Setting Up Your Schema and Order By Clause

First, you will need to define the clickhouse schema string and an order by clause for your ClickHouse table. The schema specifies the structure of the data, while the order by clause ensures data is organized correctly within ClickHouse.

CH_SCHEMA = """
        metric String,
        value Float64,
        ts DateTime,
        """

ORDER_BY = "metric, ts"

Next, it is a requirement to define a PyArrow schema which will be used to convert your records into Arrow format.

PA_SCHEMA = pa.schema(
    [
        ("metric", pa.string()),
        ("value", pa.float64()),
        ("ts", pa.timestamp("us")),  # microsecond
    ]
)

Writing Data to ClickHouse with the ClickHouse Operator

It's straightforward to write data to ClickHouse, simply import the operator and specify your parameters.

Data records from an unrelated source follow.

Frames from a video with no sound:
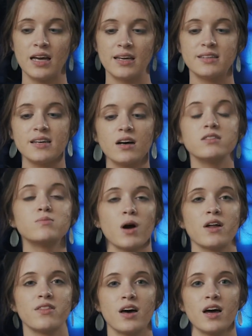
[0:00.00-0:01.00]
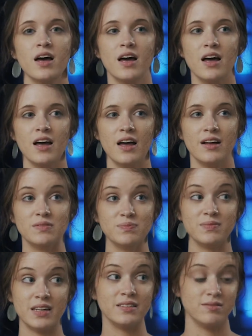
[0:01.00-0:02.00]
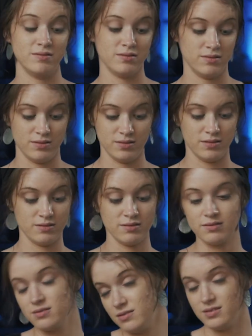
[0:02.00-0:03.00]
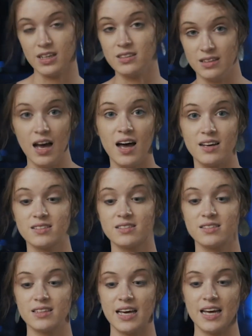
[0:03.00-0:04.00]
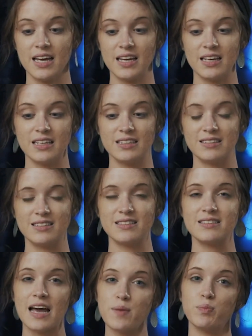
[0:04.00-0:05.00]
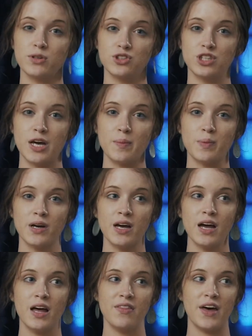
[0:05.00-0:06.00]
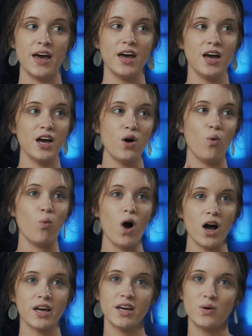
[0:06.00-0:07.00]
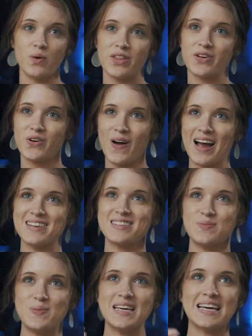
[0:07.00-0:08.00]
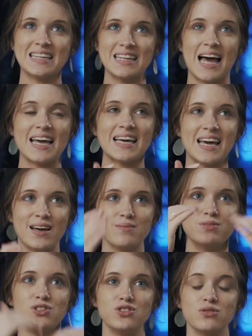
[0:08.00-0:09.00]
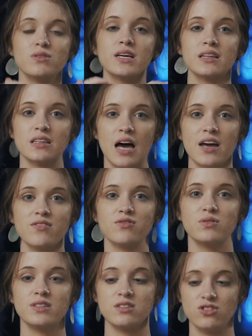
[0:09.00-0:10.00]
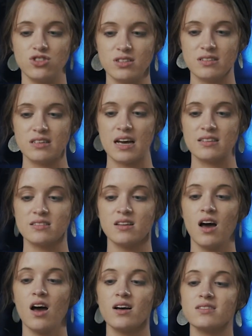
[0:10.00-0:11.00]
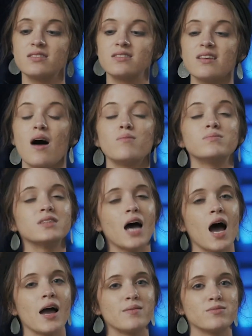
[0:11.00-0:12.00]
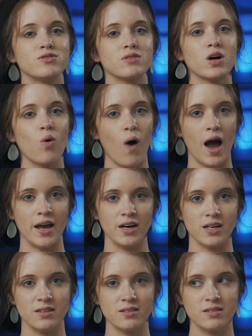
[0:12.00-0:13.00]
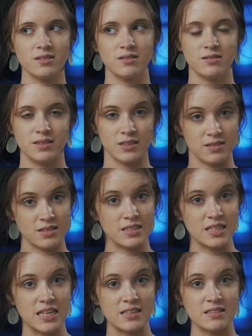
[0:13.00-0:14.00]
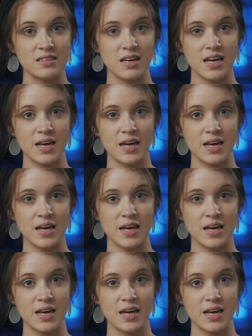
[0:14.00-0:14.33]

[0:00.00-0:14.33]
He tells Martha and tells us that discipleship, that walking with Christ, being like him, doing life with Jesus, sometimes requires, now listen to this,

from bytewax.clickhouse import operators as chop

chop.output(    
    "output_clickhouse",
    metrics,
    "metrics",
    "admin",
    "password",
    database="bytewax",
    port=8123,
    ch_schema=CH_SCHEMA,
    order_by=ORDER_BY,
    pa_schema=PA_SCHEMA,
    timeout=timedelta(seconds=1),
    max_size=10,
)

Complete Example: Testing the Sink

To test the ClickHouse Sink, you can create a sample data flow that generates random metrics and writes them to ClickHouse.

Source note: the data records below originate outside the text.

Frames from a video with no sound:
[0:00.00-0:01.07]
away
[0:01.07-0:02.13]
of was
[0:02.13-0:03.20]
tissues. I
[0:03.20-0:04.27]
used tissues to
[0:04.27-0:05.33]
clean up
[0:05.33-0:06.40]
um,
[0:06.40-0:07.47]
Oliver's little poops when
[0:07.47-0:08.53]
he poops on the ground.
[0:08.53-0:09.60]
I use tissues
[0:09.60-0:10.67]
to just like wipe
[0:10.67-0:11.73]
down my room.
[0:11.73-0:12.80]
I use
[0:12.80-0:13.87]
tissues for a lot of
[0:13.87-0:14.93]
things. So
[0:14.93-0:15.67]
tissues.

from datetime import timedelta, datetime

from bytewax import operators as op
from bytewax.connectors.demo import RandomMetricSource
from bytewax.dataflow import Dataflow

from bytewax.clickhouse import operators as chop

CH_SCHEMA = """
        metric String,
        value Float64,
        ts DateTime,
        """

ORDER_BY = "metric, ts"

PA_SCHEMA = pa.schema(
    [
        ("metric", pa.string()),
        ("value", pa.float64()),
        ("ts", pa.timestamp("us")),  # microsecond
    ]
)


flow = Dataflow("test_ch")

# Build a sample stream of metrics
metrica = op.input("inp_a", flow, RandomMetricSource("a_metric"))
metricb = op.input("inp_b", flow, RandomMetricSource("b_metric"))
metricc = op.input("inp_c", flow, RandomMetricSource("c_metric"))
metrics = op.merge("merge", metrica, metricb, metricc)
metrics = op.map("add_time", metrics, lambda x: x + tuple([datetime.now()]))
metrics = op.map("add_key", metrics, lambda x: ("All", x))
op.inspect("metrics", metrics)


chop.output(
    "output_clickhouse",
    metrics,
    "metrics",
    "admin",
    "password",
    database="bytewax",
    port=8123,
    ch_schema=CH_SCHEMA,
    order_by=ORDER_BY,
    pa_schema=PA_SCHEMA,
    timeout=timedelta(seconds=1),
    max_size=10,
)

Before running the test example, you will need to run clickhouse and change the parameters in chop.output to connect to it.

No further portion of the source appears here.